Sicherheitsmaßnahmen zurückgefahren

1. Februar 2011 | Themenbereich: Innere Sicherheit, Nordrhein Westfalen | Drucken

In enger Abstimmung mit den Sicherheitsbehörden des Bundes und der Länder wird auch die nordrhein-westfälische Polizei ihre sichtbaren Maßnahmen zurückfahren. „Die intensivierte Gefährdungslage durch islamisti-sche Terroristen Ende letzten Jahres, die Grund für eine Verstärkung der bundesweit abgestimmten Sicherheitsmaßnahmen war, hat sich nicht weiter verdichtet“, sagte Innenminister Ralf Jäger heute (01.02.) in Düsseldorf.

Deutschland und damit auch Nordrhein-Westfalen seien aber nach wie vor im Zielspektrum von islamistischen Terroristen, auch wenn es bislang keine Hinweise auf konkret bevorstehende Anschläge gebe.

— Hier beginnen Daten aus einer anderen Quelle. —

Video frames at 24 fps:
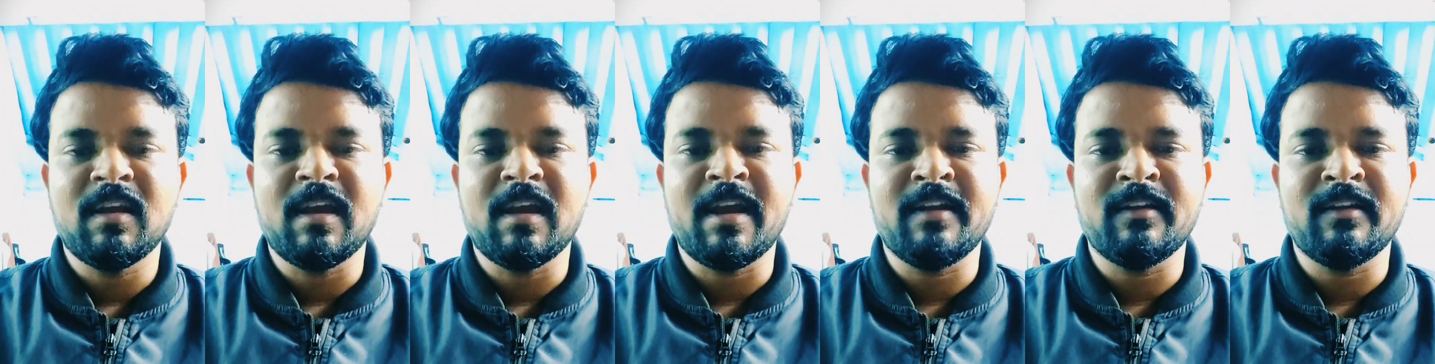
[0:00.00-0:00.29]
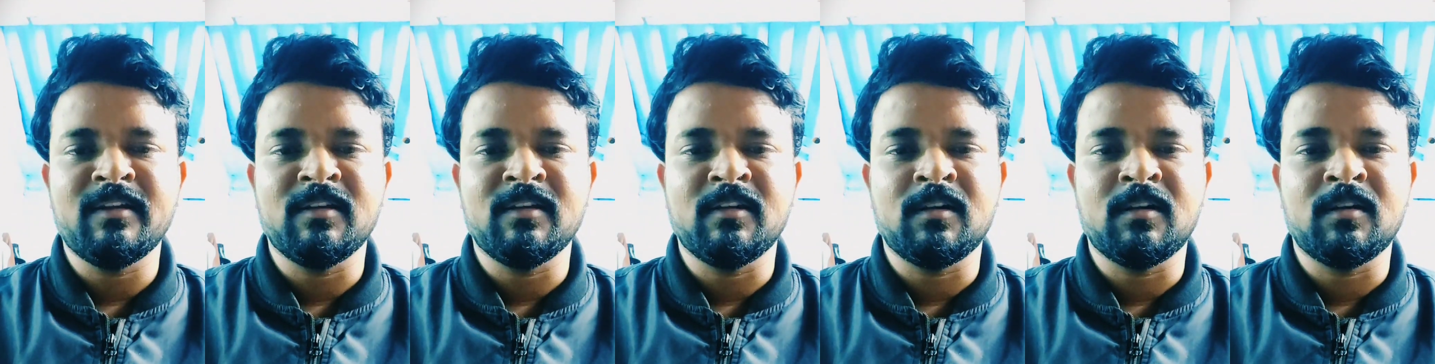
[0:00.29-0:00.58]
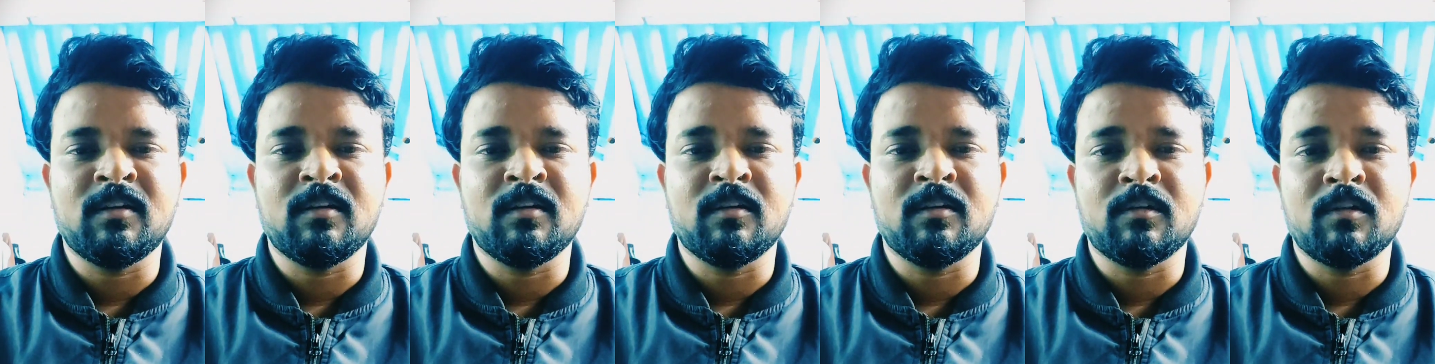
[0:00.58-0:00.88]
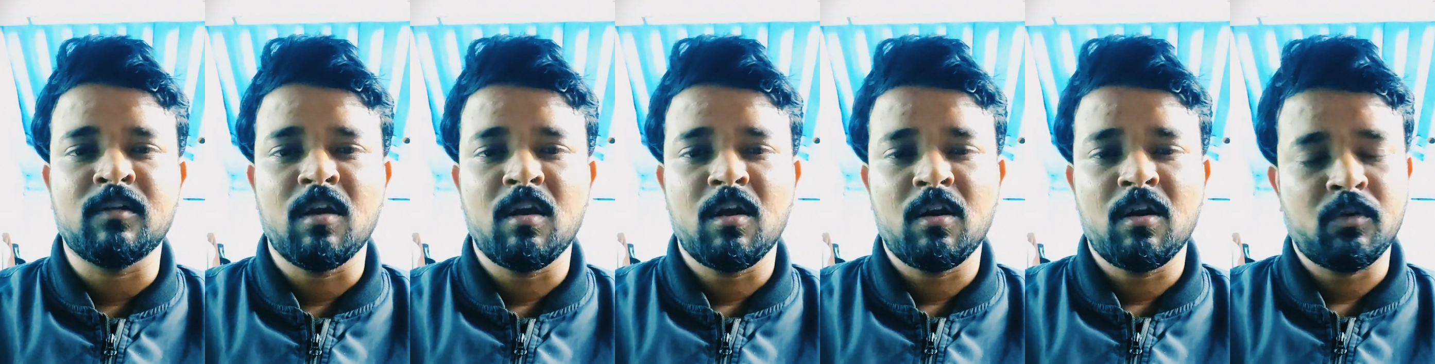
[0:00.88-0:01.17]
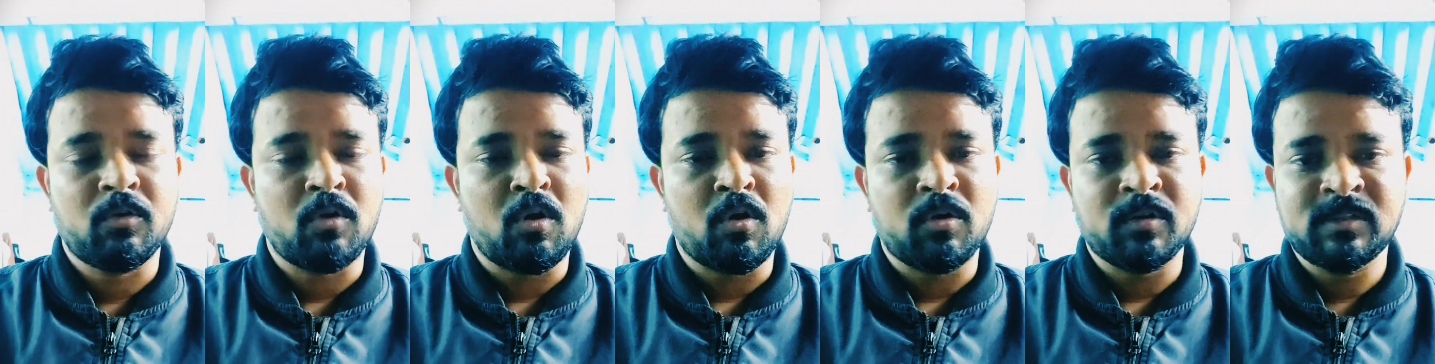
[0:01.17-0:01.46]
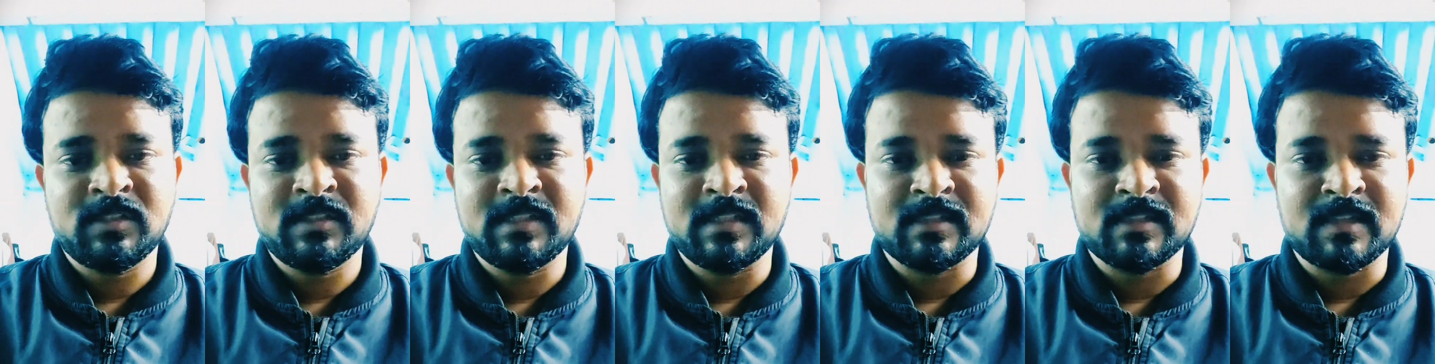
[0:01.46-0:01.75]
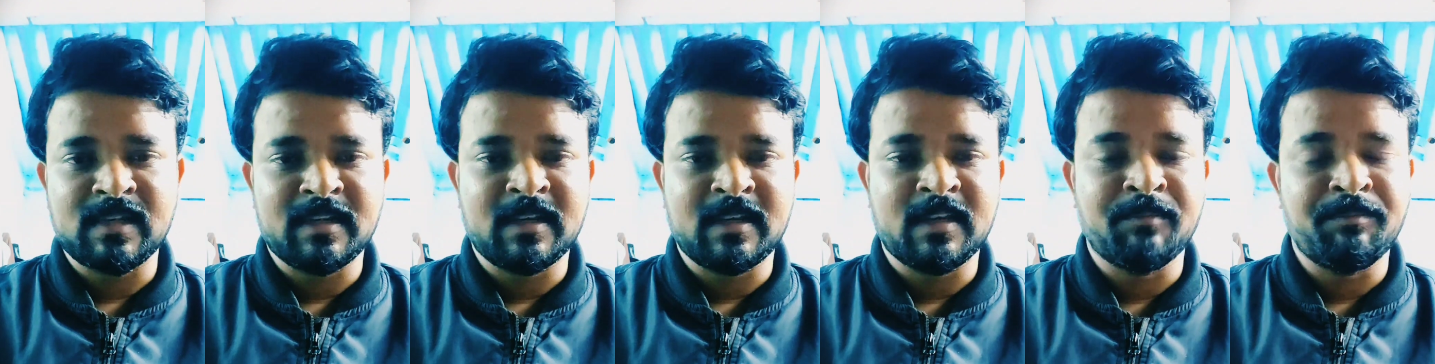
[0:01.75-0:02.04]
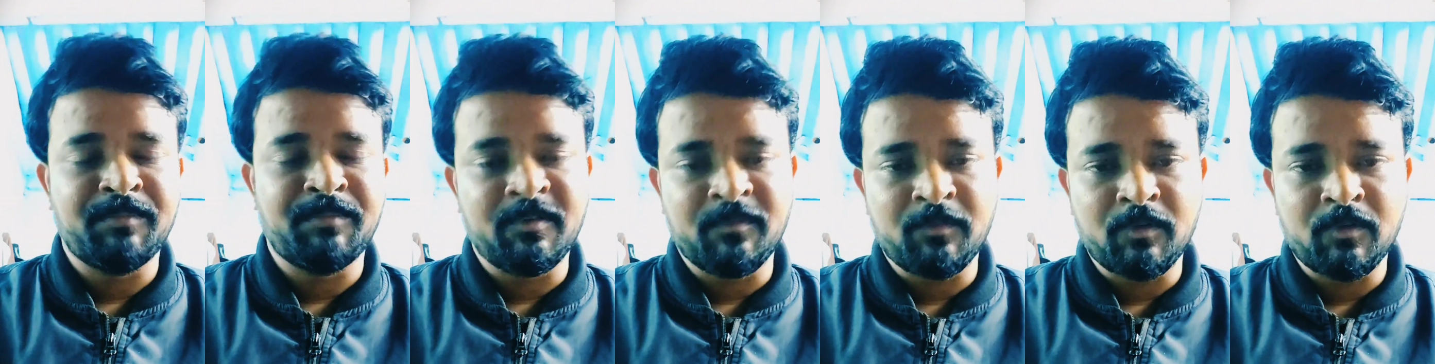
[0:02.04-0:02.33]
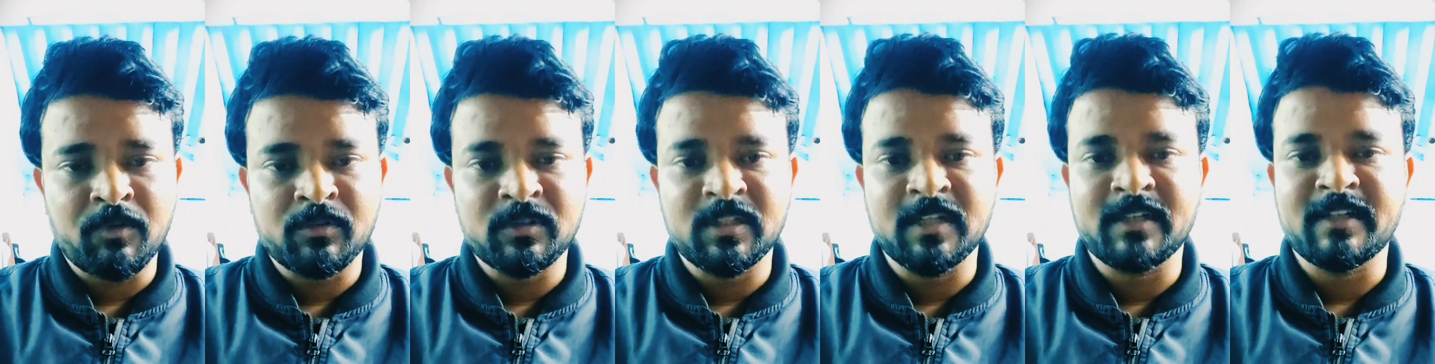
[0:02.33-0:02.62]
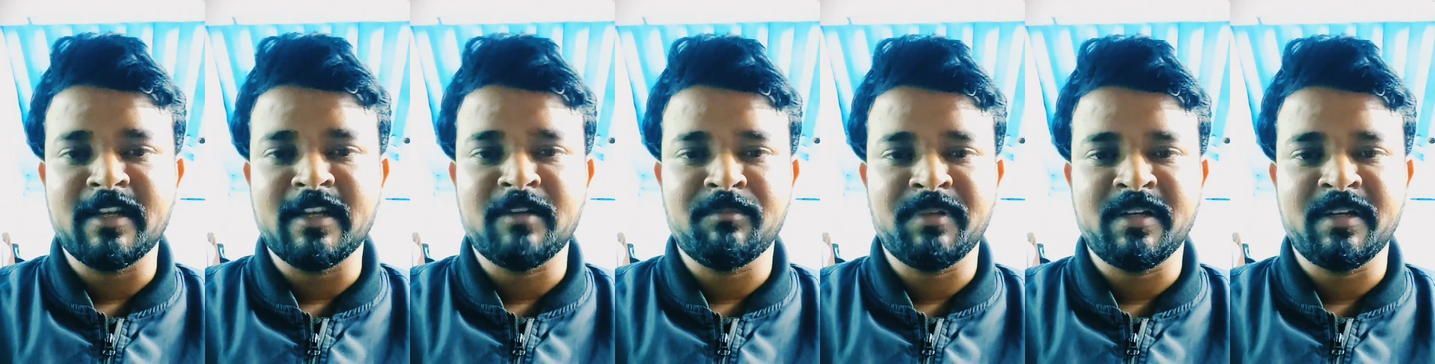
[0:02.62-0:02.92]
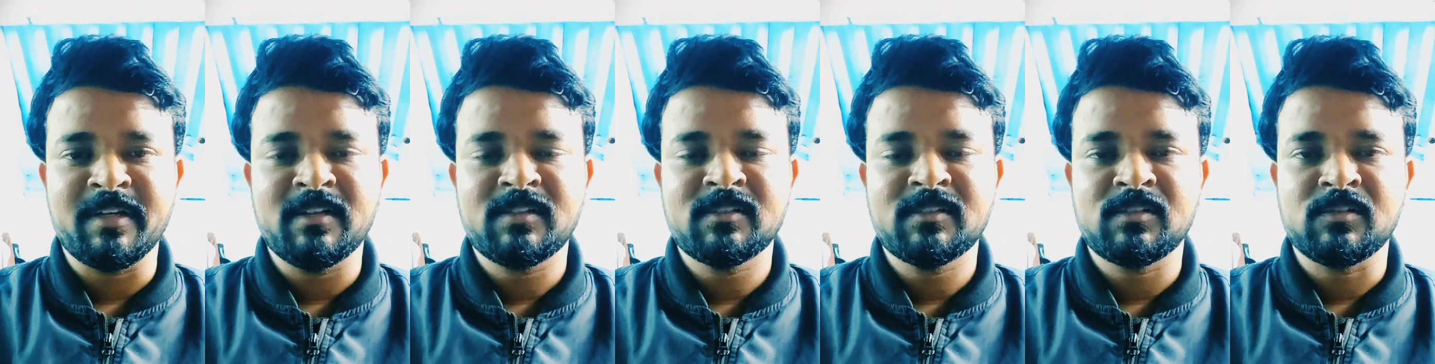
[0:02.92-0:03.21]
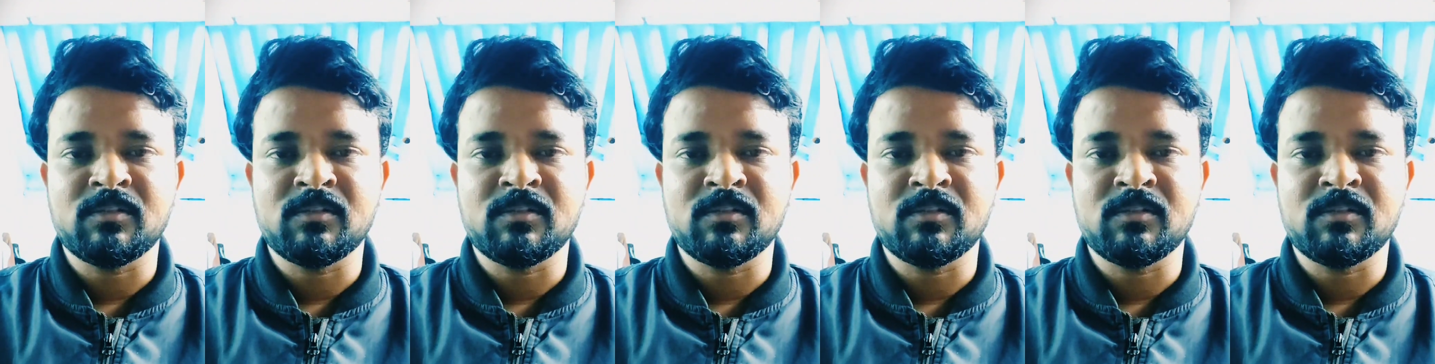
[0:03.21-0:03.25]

and not just like before the 10 minutes.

„Gleichwohl sind wir sehr wachsam. Die Sicherheitsbehörden in NRW werden auch weiterhin in enger Abstimmung lageangepasst Vorkehrungen auf hohem Niveau treffen“, erklärte der Minister.

Die Sicherheitsbehörden setzen in Absprache mit dem BMI ihre verdeckten Maßnahmen auf hohem Niveau fort.